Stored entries
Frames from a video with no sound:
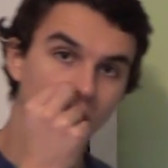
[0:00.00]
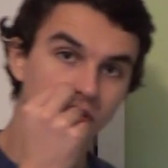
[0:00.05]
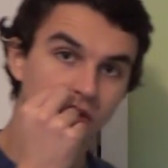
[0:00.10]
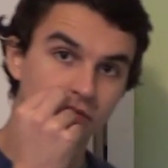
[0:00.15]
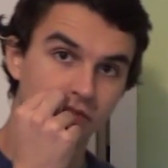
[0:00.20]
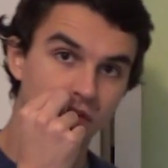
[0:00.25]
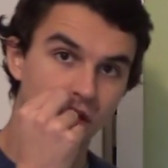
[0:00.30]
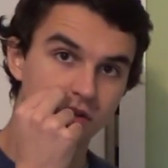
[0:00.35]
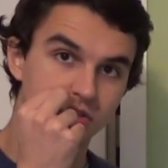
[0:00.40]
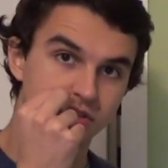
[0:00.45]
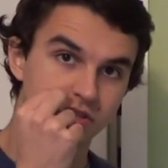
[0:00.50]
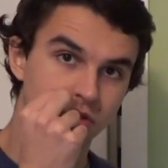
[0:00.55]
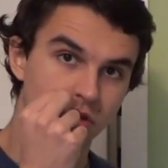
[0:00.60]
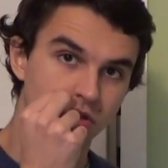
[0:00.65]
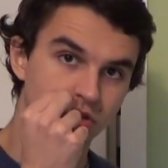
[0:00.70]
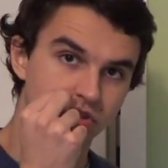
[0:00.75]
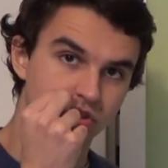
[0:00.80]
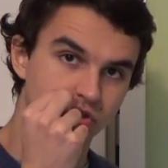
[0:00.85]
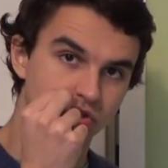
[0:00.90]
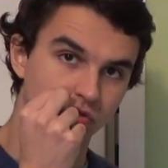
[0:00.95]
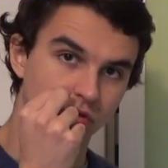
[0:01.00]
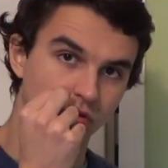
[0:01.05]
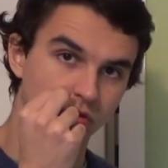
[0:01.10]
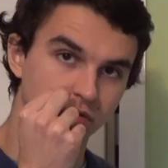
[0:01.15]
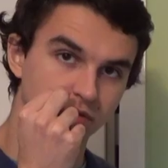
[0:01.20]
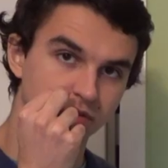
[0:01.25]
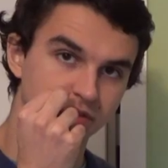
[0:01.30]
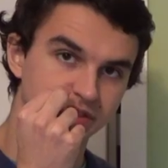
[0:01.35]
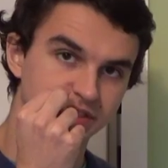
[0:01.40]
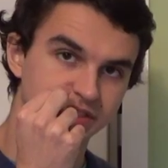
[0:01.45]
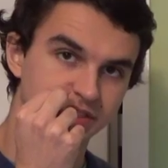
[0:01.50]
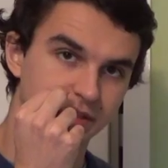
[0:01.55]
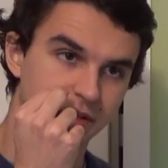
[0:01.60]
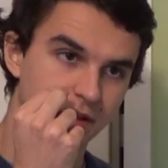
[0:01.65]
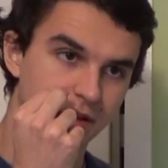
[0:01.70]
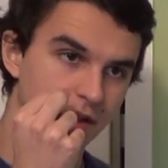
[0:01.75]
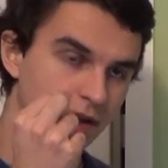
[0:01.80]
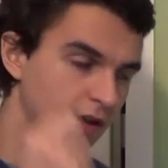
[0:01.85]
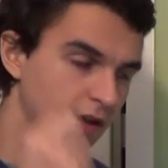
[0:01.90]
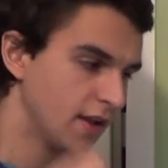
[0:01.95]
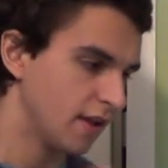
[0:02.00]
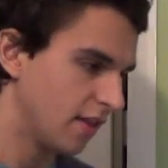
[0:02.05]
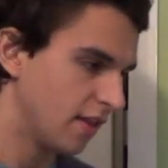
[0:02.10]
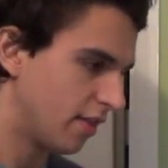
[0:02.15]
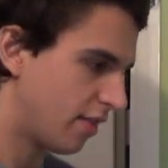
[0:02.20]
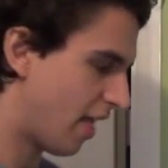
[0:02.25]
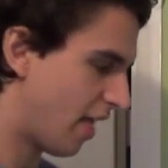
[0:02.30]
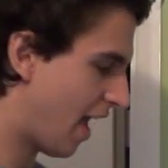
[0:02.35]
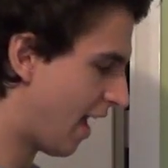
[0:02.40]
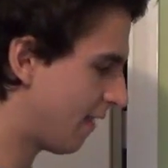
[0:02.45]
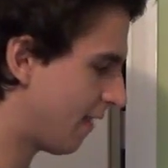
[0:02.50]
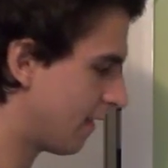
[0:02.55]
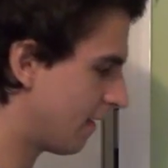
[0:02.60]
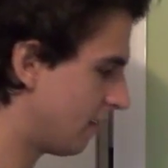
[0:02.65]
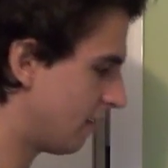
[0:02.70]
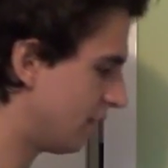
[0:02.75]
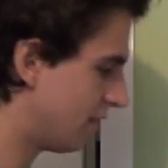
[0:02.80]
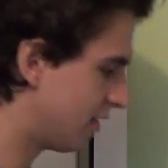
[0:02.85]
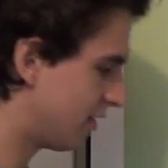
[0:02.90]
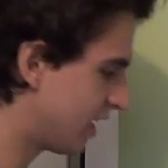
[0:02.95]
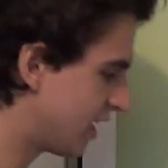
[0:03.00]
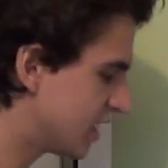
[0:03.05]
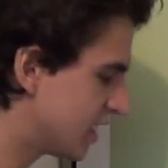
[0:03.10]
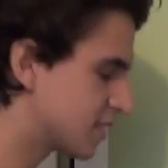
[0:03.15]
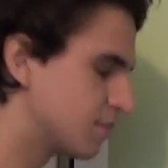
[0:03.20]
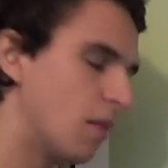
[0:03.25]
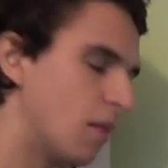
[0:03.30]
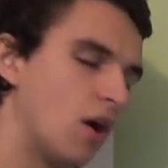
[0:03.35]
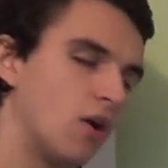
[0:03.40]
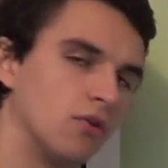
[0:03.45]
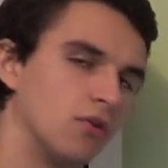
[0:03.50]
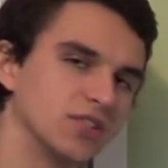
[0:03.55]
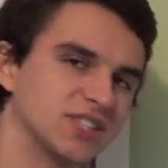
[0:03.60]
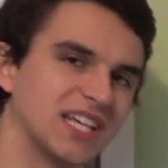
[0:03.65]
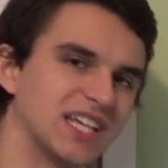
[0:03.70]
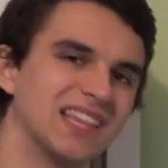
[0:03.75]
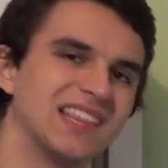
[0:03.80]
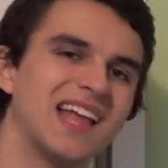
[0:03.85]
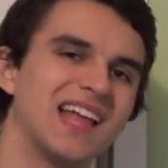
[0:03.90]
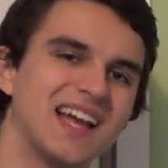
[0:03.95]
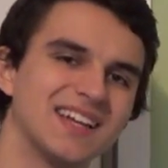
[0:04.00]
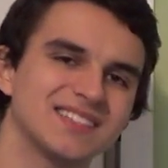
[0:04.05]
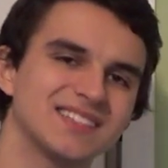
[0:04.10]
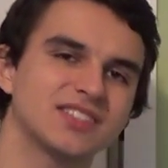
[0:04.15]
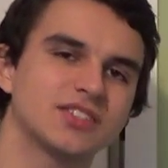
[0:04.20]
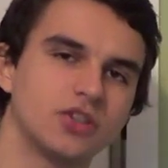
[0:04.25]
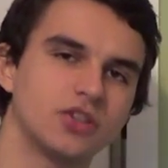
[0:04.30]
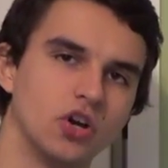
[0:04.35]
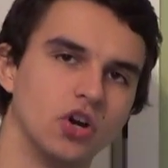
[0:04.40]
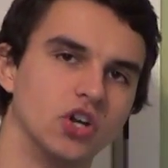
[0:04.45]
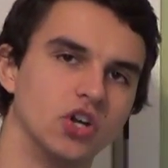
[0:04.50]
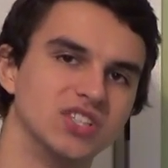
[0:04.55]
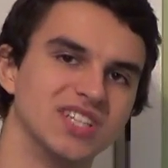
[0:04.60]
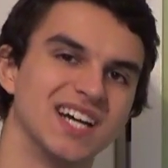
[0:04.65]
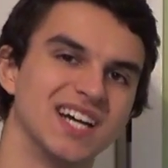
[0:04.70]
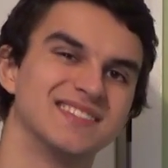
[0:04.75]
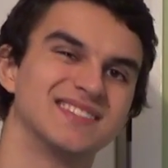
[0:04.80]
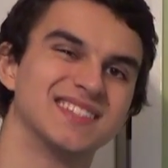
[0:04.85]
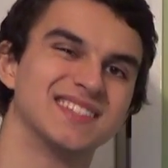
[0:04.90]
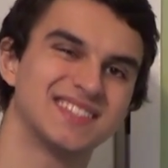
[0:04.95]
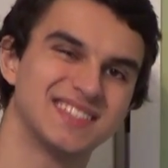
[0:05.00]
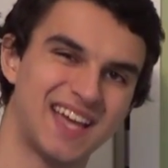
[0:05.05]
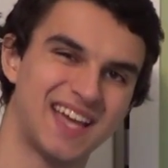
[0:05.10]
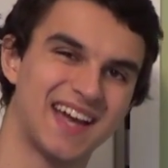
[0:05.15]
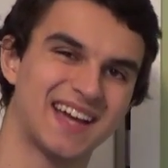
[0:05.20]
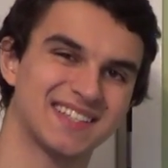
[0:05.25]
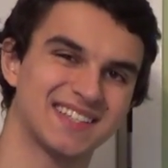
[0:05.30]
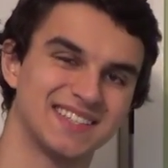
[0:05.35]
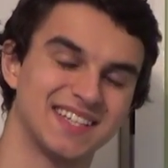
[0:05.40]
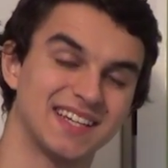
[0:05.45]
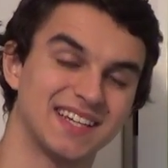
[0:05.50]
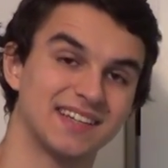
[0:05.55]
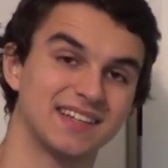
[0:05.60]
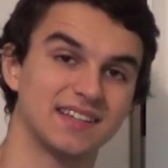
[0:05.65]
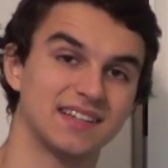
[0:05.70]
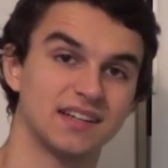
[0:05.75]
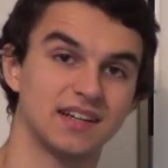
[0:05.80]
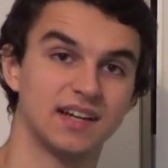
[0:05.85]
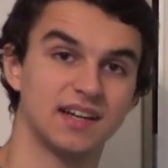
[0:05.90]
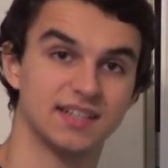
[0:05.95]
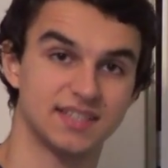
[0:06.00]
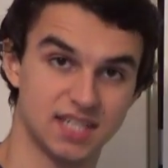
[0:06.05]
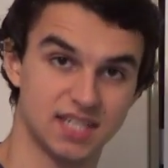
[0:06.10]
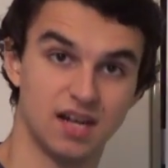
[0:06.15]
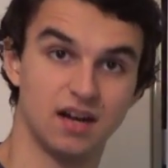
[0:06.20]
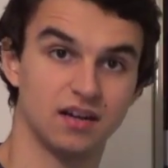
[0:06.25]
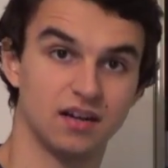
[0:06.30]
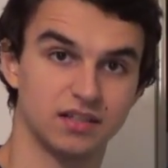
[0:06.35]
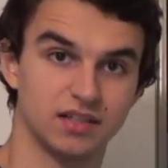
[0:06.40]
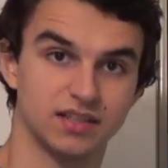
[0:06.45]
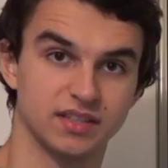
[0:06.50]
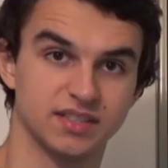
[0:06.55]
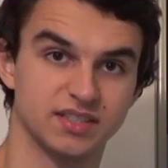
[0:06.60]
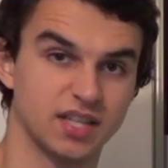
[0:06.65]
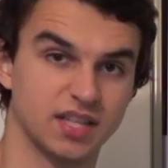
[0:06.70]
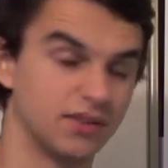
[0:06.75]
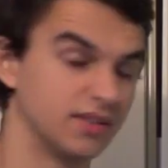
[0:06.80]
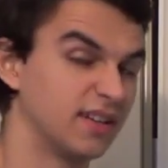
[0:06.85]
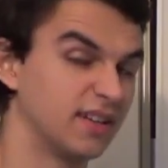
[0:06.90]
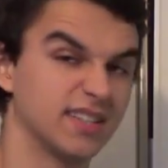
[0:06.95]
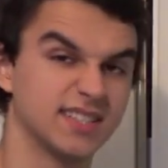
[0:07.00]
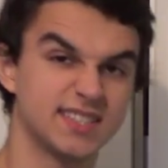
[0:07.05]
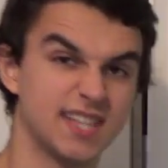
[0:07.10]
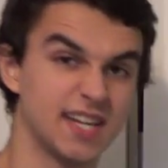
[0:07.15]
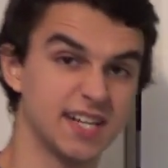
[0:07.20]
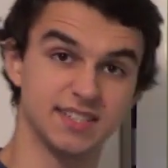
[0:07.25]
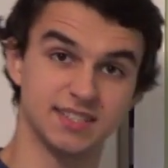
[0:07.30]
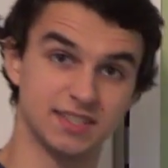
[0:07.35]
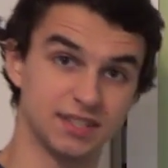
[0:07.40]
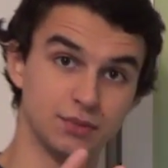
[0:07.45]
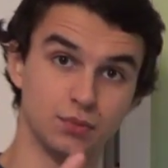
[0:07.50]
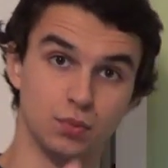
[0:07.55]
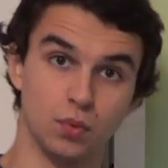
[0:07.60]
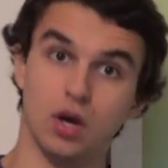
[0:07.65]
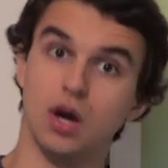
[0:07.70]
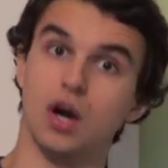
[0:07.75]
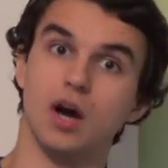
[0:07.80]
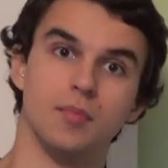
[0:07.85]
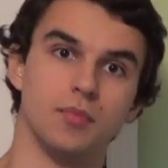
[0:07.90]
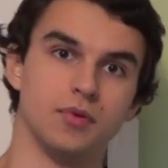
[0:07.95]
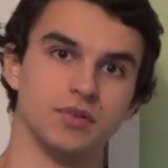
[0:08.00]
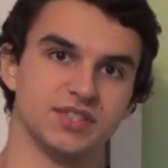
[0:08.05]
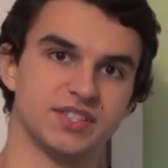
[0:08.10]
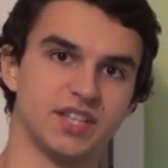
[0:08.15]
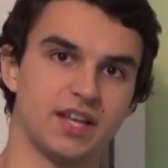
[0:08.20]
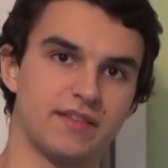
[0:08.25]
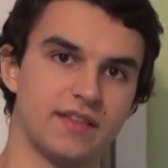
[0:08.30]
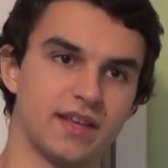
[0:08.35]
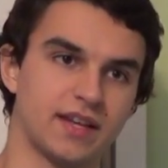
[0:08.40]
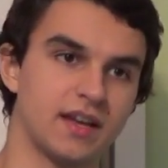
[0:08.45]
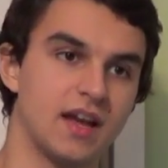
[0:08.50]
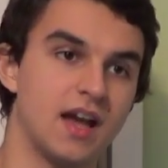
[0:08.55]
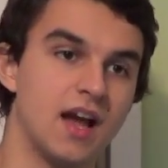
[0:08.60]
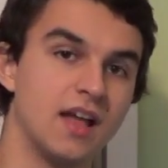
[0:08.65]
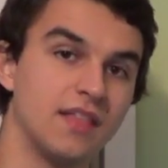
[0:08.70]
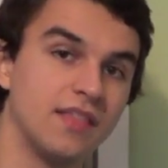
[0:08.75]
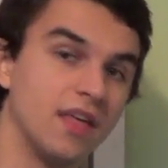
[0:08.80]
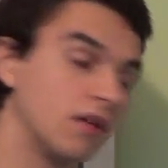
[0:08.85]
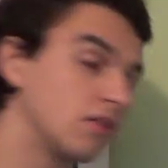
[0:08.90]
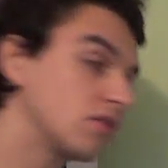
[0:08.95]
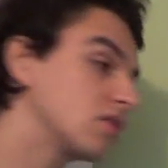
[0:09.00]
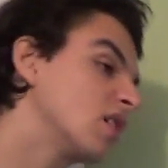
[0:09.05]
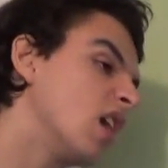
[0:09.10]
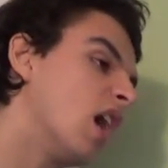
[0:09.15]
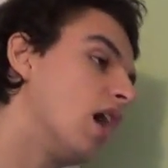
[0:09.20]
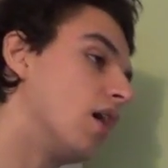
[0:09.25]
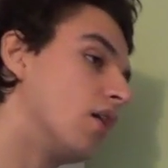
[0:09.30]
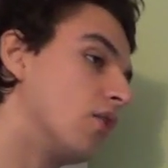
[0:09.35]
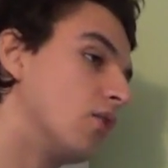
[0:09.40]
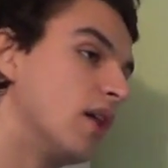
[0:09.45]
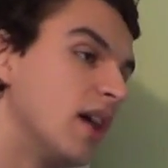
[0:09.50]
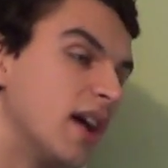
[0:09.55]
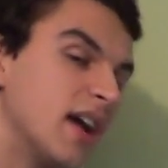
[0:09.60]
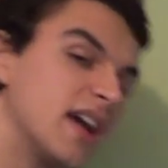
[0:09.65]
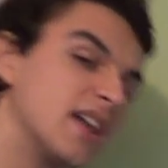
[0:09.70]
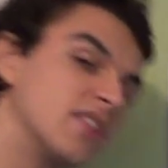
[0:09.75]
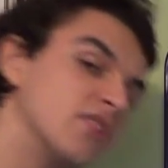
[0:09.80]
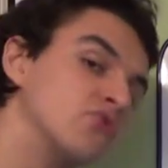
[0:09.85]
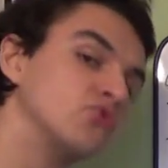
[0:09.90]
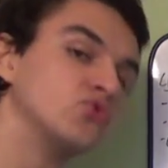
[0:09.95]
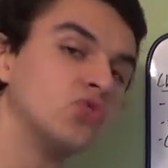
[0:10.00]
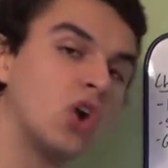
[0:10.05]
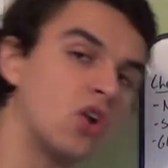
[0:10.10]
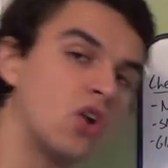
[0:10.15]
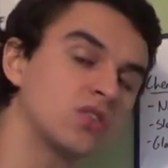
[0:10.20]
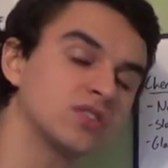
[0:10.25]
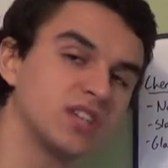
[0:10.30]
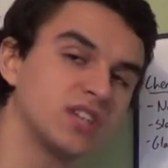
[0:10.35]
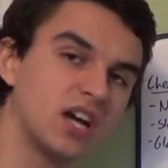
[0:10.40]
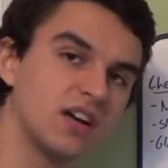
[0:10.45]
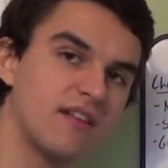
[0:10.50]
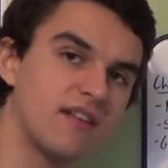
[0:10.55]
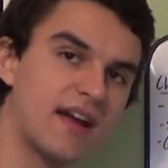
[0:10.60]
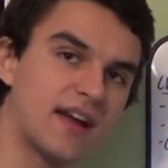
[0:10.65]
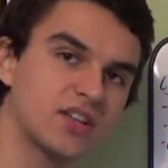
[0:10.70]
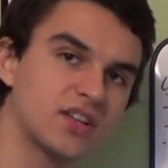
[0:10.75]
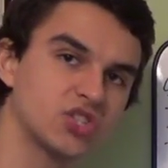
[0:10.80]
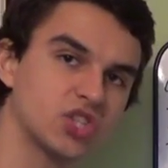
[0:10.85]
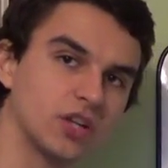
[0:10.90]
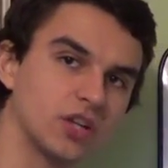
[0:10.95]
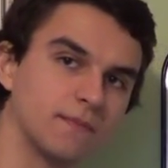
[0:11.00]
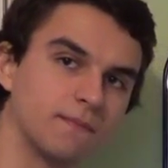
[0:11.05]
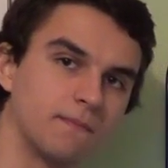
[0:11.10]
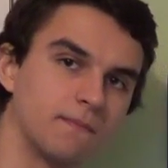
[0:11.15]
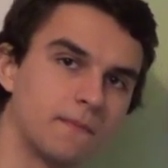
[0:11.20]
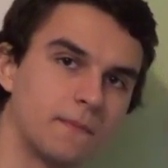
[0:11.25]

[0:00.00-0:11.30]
of those nostrils, then these moles are less good at detecting a target, so a nice tasty worm or something. They'll go in the wrong direction.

- _WORK TASK_: Copy the records exactly. Skip the images.

- _RESPONSE TO THIS EXERCISE_:
Frames from a video with no sound:
[0:00.00]
[0:00.05]
[0:00.10]
[0:00.15]
[0:00.20]
[0:00.25]
[0:00.30]
[0:00.35]
[0:00.40]
[0:00.45]
[0:00.50]
[0:00.55]
[0:00.60]
[0:00.65]
[0:00.70]
[0:00.75]
[0:00.80]
[0:00.85]
[0:00.90]
[0:00.95]
[0:01.00]
[0:01.05]
[0:01.10]
[0:01.15]
[0:01.20]
[0:01.25]
[0:01.30]
[0:01.35]
[0:01.40]
[0:01.45]
[0:01.50]
[0:01.55]
[0:01.60]
[0:01.65]
[0:01.70]
[0:01.75]
[0:01.80]
[0:01.85]
[0:01.90]
[0:01.95]
[0:02.00]
[0:02.05]
[0:02.10]
[0:02.15]
[0:02.20]
[0:02.25]
[0:02.30]
[0:02.35]
[0:02.40]
[0:02.45]
[0:02.50]
[0:02.55]
[0:02.60]
[0:02.65]
[0:02.70]
[0:02.75]
[0:02.80]
[0:02.85]
[0:02.90]
[0:02.95]
[0:03.00]
[0:03.05]
[0:03.10]
[0:03.15]
[0:03.20]
[0:03.25]
[0:03.30]
[0:03.35]
[0:03.40]
[0:03.45]
[0:03.50]
[0:03.55]
[0:03.60]
[0:03.65]
[0:03.70]
[0:03.75]
[0:03.80]
[0:03.85]
[0:03.90]
[0:03.95]
[0:04.00]
[0:04.05]
[0:04.10]
[0:04.15]
[0:04.20]
[0:04.25]
[0:04.30]
[0:04.35]
[0:04.40]
[0:04.45]
[0:04.50]
[0:04.55]
[0:04.60]
[0:04.65]
[0:04.70]
[0:04.75]
[0:04.80]
[0:04.85]
[0:04.90]
[0:04.95]
[0:05.00]
[0:05.05]
[0:05.10]
[0:05.15]
[0:05.20]
[0:05.25]
[0:05.30]
[0:05.35]
[0:05.40]
[0:05.45]
[0:05.50]
[0:05.55]
[0:05.60]
[0:05.65]
[0:05.70]
[0:05.75]
[0:05.80]
[0:05.85]
[0:05.90]
[0:05.95]
[0:06.00]
[0:06.05]
[0:06.10]
[0:06.15]
[0:06.20]
[0:06.25]
[0:06.30]
[0:06.35]
[0:06.40]
[0:06.45]
[0:06.50]
[0:06.55]
[0:06.60]
[0:06.65]
[0:06.70]
[0:06.75]
[0:06.80]
[0:06.85]
[0:06.90]
[0:06.95]
[0:07.00]
[0:07.05]
[0:07.10]
[0:07.15]
[0:07.20]
[0:07.25]
[0:07.30]
[0:07.35]
[0:07.40]
[0:07.45]
[0:07.50]
[0:07.55]
[0:07.60]
[0:07.65]
[0:07.70]
[0:07.75]
[0:07.80]
[0:07.85]
[0:07.90]
[0:07.95]
[0:08.00]
[0:08.05]
[0:08.10]
[0:08.15]
[0:08.20]
[0:08.25]
[0:08.30]
[0:08.35]
[0:08.40]
[0:08.45]
[0:08.50]
[0:08.55]
[0:08.60]
[0:08.65]
[0:08.70]
[0:08.75]
[0:08.80]
[0:08.85]
[0:08.90]
[0:08.95]
[0:09.00]
[0:09.05]
[0:09.10]
[0:09.15]
[0:09.20]
[0:09.25]
[0:09.30]
[0:09.35]
[0:09.40]
[0:09.45]
[0:09.50]
[0:09.55]
[0:09.60]
[0:09.65]
[0:09.70]
[0:09.75]
[0:09.80]
[0:09.85]
[0:09.90]
[0:09.95]
[0:10.00]
[0:10.05]
[0:10.10]
[0:10.15]
[0:10.20]
[0:10.25]
[0:10.30]
[0:10.35]
[0:10.40]
[0:10.45]
[0:10.50]
[0:10.55]
[0:10.60]
[0:10.65]
[0:10.70]
[0:10.75]
[0:10.80]
[0:10.85]
[0:10.90]
[0:10.95]
[0:11.00]
[0:11.05]
[0:11.10]
[0:11.15]
[0:11.20]
[0:11.25]

[0:00.00-0:11.30]
of those nostrils, then these moles are less good at detecting a target, so a nice tasty worm or something. They'll go in the wrong direction.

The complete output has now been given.